WHAT YOU HAVE TO DO: Return the material below exactly, but only from the line with "[22:47.20-22:48.20]" through the line with "[22:55.20-22:55.85]", and without its pictures.

====== MATERIAL SUPPLIED

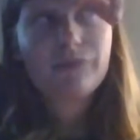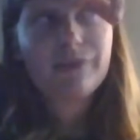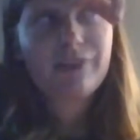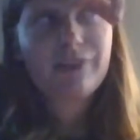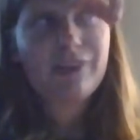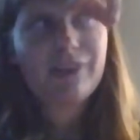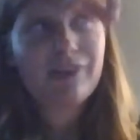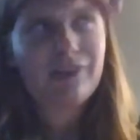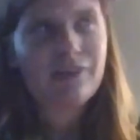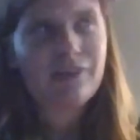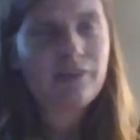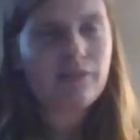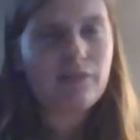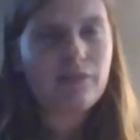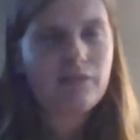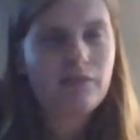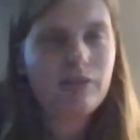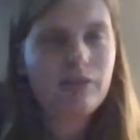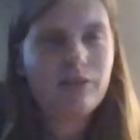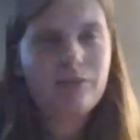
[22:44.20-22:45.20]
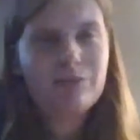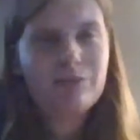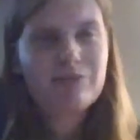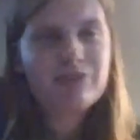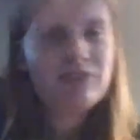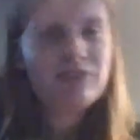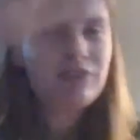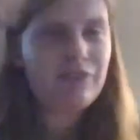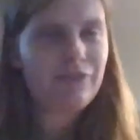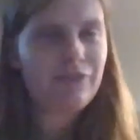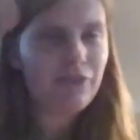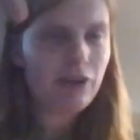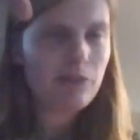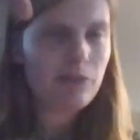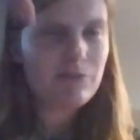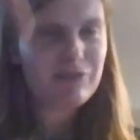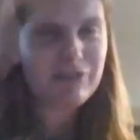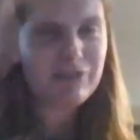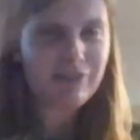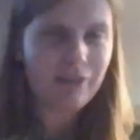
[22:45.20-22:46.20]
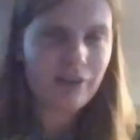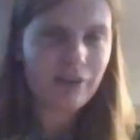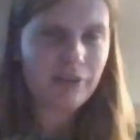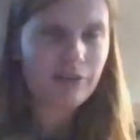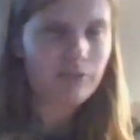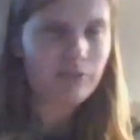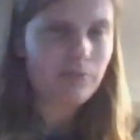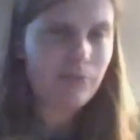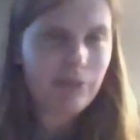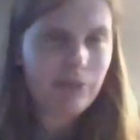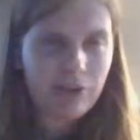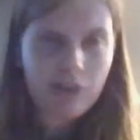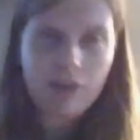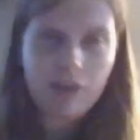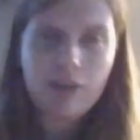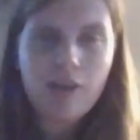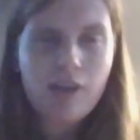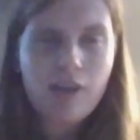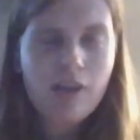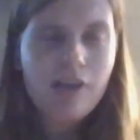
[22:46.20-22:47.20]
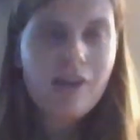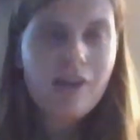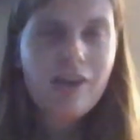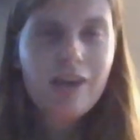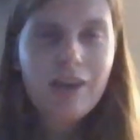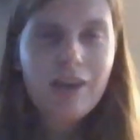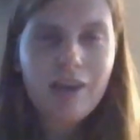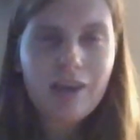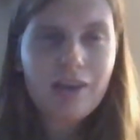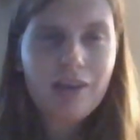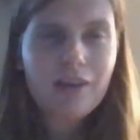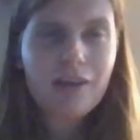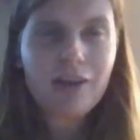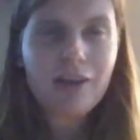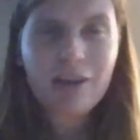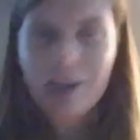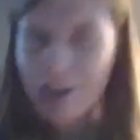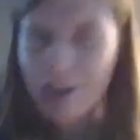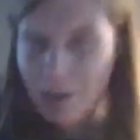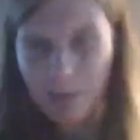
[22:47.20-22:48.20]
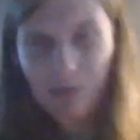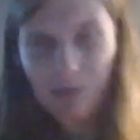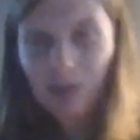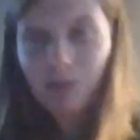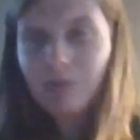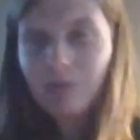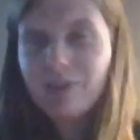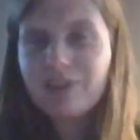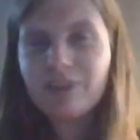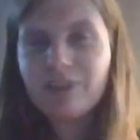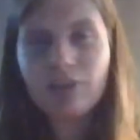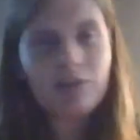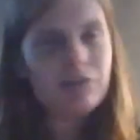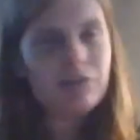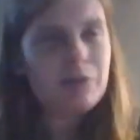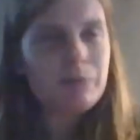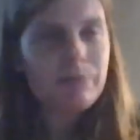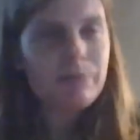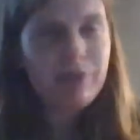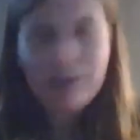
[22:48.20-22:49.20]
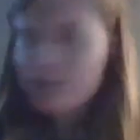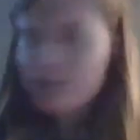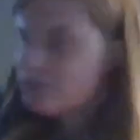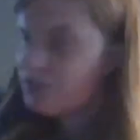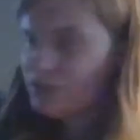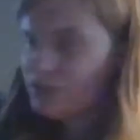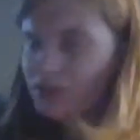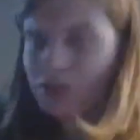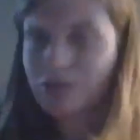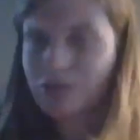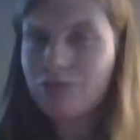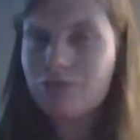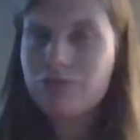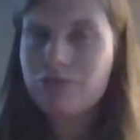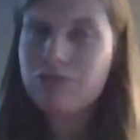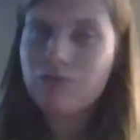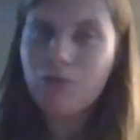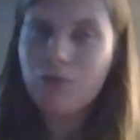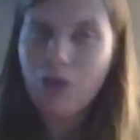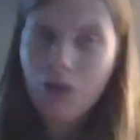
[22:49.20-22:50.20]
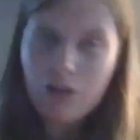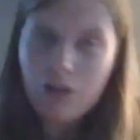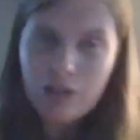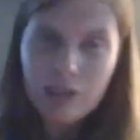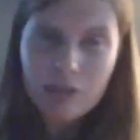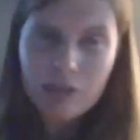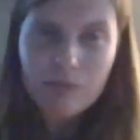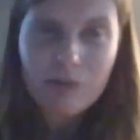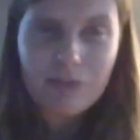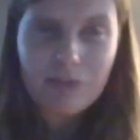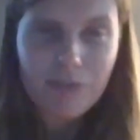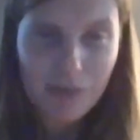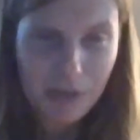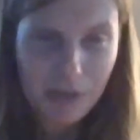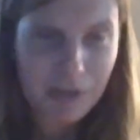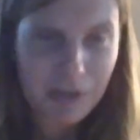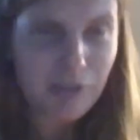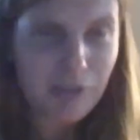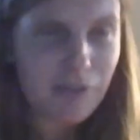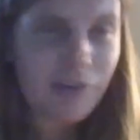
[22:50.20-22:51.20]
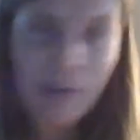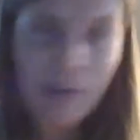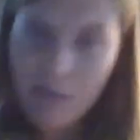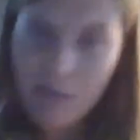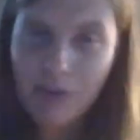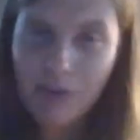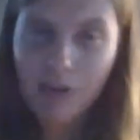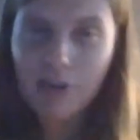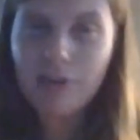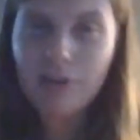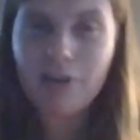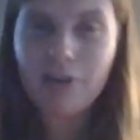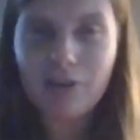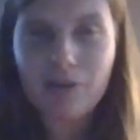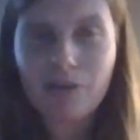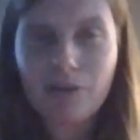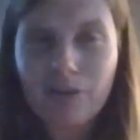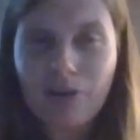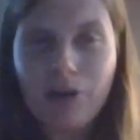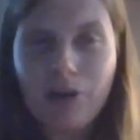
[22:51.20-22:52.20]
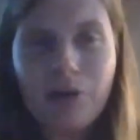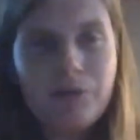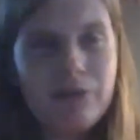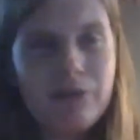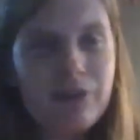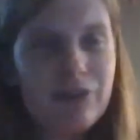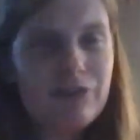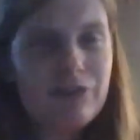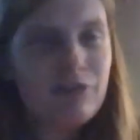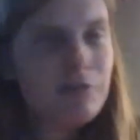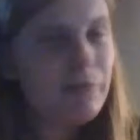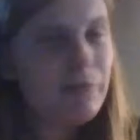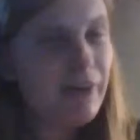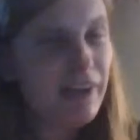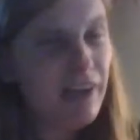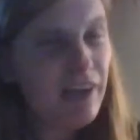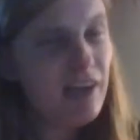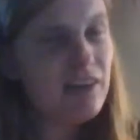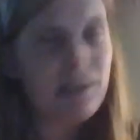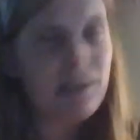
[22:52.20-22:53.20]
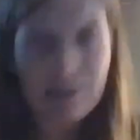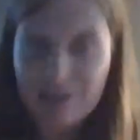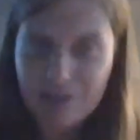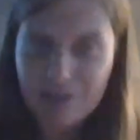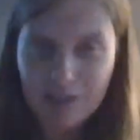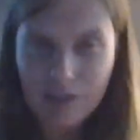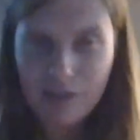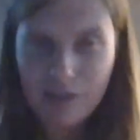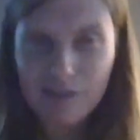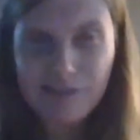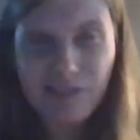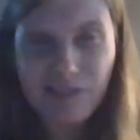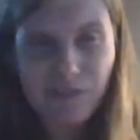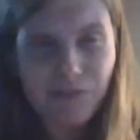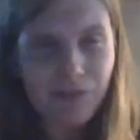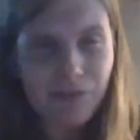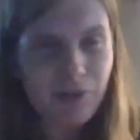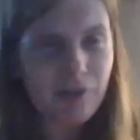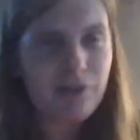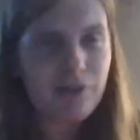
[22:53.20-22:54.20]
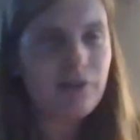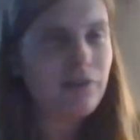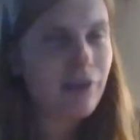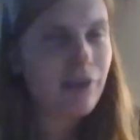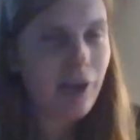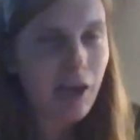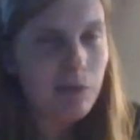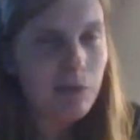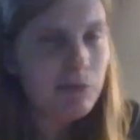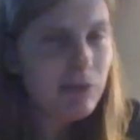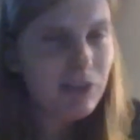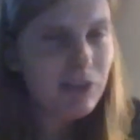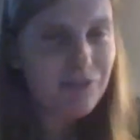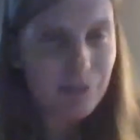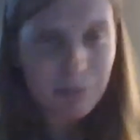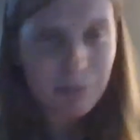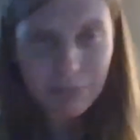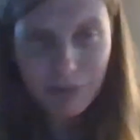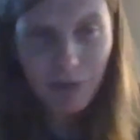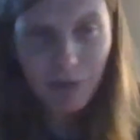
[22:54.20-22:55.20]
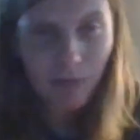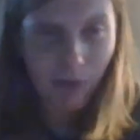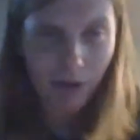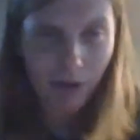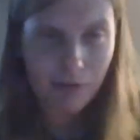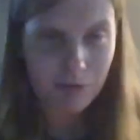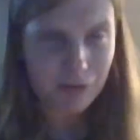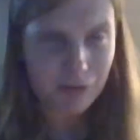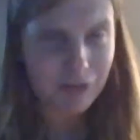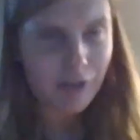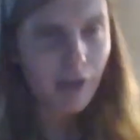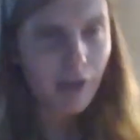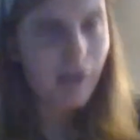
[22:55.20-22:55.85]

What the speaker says: like it was near the pharmacy garden and whatnot. A couple of weeks later, the place was just crawling with fucking Oenithera biennis, the fucking common evening primrose.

============

EXERCISE RESULT:
[22:47.20-22:48.20]
[22:48.20-22:49.20]
[22:49.20-22:50.20]
[22:50.20-22:51.20]
[22:51.20-22:52.20]
[22:52.20-22:53.20]
[22:53.20-22:54.20]
[22:54.20-22:55.20]
[22:55.20-22:55.85]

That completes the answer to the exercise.